L’archetipo femminile nel rap italiano ed internazionale è quello di una donna sottomessa e sofferente con cui consumare rapporti occasionali durante le performance musicali. In tre brani – Ci provo, L’infinito del mio nome e Rum e sigarette – c’è una vera rivoluzione: parli di solide presenze, non sagome. Pari, non secondo sesso. 

Io amo le donne, nella loro totalità. Non mi serve “averle tutte” per dimostrare a me stesso di essere virile. Qualcuno diceva “per averle tutte basta amarne solo una”, ed è così. Non mi piace trattare le donne come delle “vagine ambulanti”, come ho già detto in passato, perché in questo modo, individuando la parte col tutto – la donna con una sola parte del suo corpo (che figa oh) – perdiamo il resto, tutto l’universo femminile che è immensamente meraviglioso. E’ come andare in vacanza dove hanno girato “The Beach” e starsene chiusi in albergo guardando il mare attraverso il vetro. No, non ci sto, io voglio immergermi in questo universo, senza precludermi nessun particolare e nessuna sfaccettatura. Poi mi rendo conto che alcuni miei colleghi la pensano diversamente, ma mi spiace per loro, non sanno cosa si perdono.

Domande dirette:

un duetto (internazionale ed italiano): Daniele Silvestri, Jack Garratt

una colazione con i miei cugini che mi mancano un sacco

un pretty trippy con  qualcuno che sappia cosa vuol dire un pretty trippy

un giro al club del libro con Lorella Sanando

un lento con Sophia Loren

un viaggio con chi non ha mai tempo per farlo

un concerto con dipende da chi suona, ma solo non sarebbe male.

un cinema con mio padre

un cocktail e con uno che ci fai?

un libro alla mia professoressa delle superiori dei primi due anni, di cui ero segretamente innamorato e che mi metteva sempre voti altissimi anche quando non li meritavo…

un quadro Daim

un film di Cristopher Nolan

limonare solo limonare cit.
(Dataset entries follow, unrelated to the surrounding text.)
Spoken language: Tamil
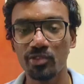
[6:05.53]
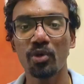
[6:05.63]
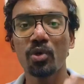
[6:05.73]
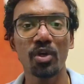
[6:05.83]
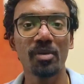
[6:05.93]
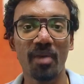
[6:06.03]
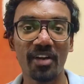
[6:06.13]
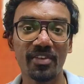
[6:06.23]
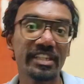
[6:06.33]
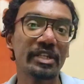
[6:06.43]
ஸோ கூகுள்
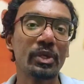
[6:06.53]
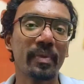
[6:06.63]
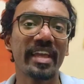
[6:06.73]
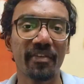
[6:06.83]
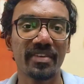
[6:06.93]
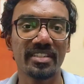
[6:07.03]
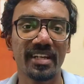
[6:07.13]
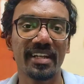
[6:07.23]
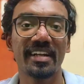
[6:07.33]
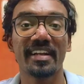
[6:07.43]
பார்ட் வந்து இன்னுமே
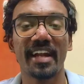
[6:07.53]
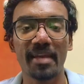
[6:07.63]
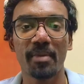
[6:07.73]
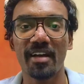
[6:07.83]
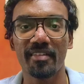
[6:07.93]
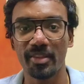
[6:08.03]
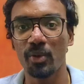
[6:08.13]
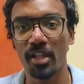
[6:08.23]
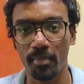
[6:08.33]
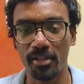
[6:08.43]
எஃபிஷியன்ட்டாக அண்ட் வந்து
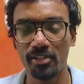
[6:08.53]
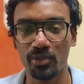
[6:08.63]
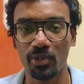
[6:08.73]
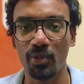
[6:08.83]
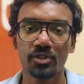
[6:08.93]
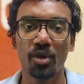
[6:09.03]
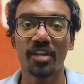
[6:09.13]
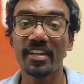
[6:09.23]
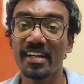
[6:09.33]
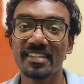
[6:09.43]
உங்களுக்கு பதில் சொல்லும் ஸோ
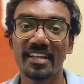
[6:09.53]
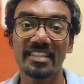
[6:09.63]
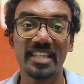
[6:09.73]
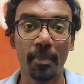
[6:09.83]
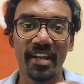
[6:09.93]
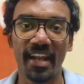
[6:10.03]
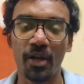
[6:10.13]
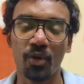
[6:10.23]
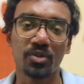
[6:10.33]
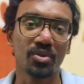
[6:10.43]
அதுக்கடுத்து இருக்க ஜெமினி
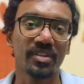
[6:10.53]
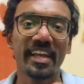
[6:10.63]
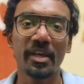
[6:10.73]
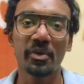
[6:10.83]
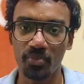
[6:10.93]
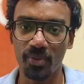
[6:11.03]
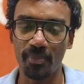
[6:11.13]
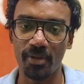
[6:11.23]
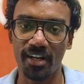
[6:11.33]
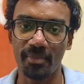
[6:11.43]
நேனோ ஸோ இதை எங்க யூஸ் பண்ண
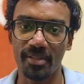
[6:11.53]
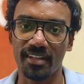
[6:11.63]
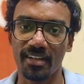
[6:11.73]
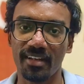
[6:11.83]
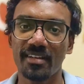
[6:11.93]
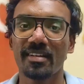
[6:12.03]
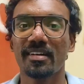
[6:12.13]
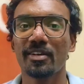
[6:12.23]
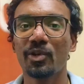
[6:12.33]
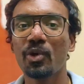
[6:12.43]
போறாங்கன்னு பார்த்தீங்கன்னா
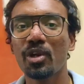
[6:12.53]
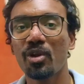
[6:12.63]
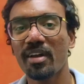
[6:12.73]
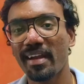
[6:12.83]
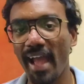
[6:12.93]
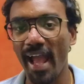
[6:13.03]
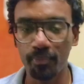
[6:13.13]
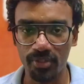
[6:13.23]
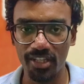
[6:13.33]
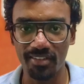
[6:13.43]
கூகுளோட எல்லா
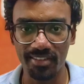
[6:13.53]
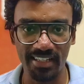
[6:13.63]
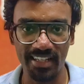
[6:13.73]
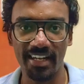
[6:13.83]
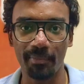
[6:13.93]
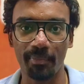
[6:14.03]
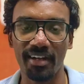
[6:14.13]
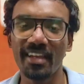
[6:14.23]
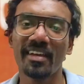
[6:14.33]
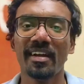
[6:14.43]
ஆப்ஸ்லையும் வந்து இன்டெகிரேட்
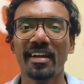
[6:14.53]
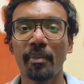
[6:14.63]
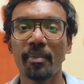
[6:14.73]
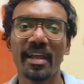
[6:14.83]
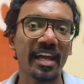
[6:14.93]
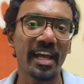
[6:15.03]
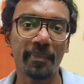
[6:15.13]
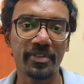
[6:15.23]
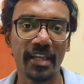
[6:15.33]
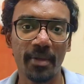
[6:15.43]
பண்ணி நம்ம எல்லா
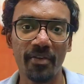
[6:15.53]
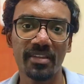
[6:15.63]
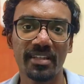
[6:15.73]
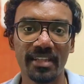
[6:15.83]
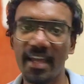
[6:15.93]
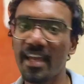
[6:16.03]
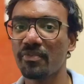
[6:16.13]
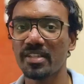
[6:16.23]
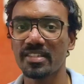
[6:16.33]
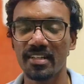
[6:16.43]
ஆப்ஸ்லையுமே வந்து அந்த ஏஐ
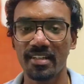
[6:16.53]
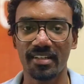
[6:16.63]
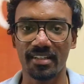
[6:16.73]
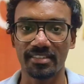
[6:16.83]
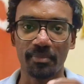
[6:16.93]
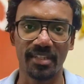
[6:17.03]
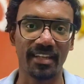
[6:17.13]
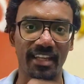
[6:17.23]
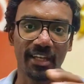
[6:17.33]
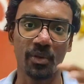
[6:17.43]
ஃபீச்சரை சம்திங்
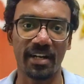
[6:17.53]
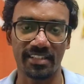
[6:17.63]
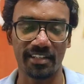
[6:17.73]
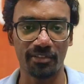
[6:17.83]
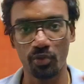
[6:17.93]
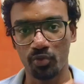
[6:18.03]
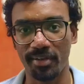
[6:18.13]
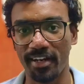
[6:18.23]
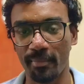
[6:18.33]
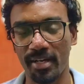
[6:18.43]
ஏதாவது ஒரு இடத்துல வந்து யூஸ்
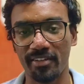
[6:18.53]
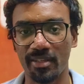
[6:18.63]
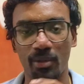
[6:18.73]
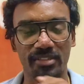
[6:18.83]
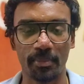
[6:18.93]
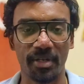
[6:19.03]
பண்ணுற மாதிரி வந்து அவங்க செட் பண்ணி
Come dice un mio amico, dopo i 21 anni, o si fa altro o non fa testo.

Cosa fa Mirko Filice quando non scrive o butta giù i palchi di tutta Italia?

Cerca di costruirne nuovi, come in una delle risposte precedenti. Legge ed è un drogato di serie Tv e dischi. Poi vado anche in palestra, ma lascio sempre il telefonino negli spogliatoi quindi dimentico di fotografare i miei  bicipiti gonfi durante l’allenamento. come un rapper vero dovrebbe fare.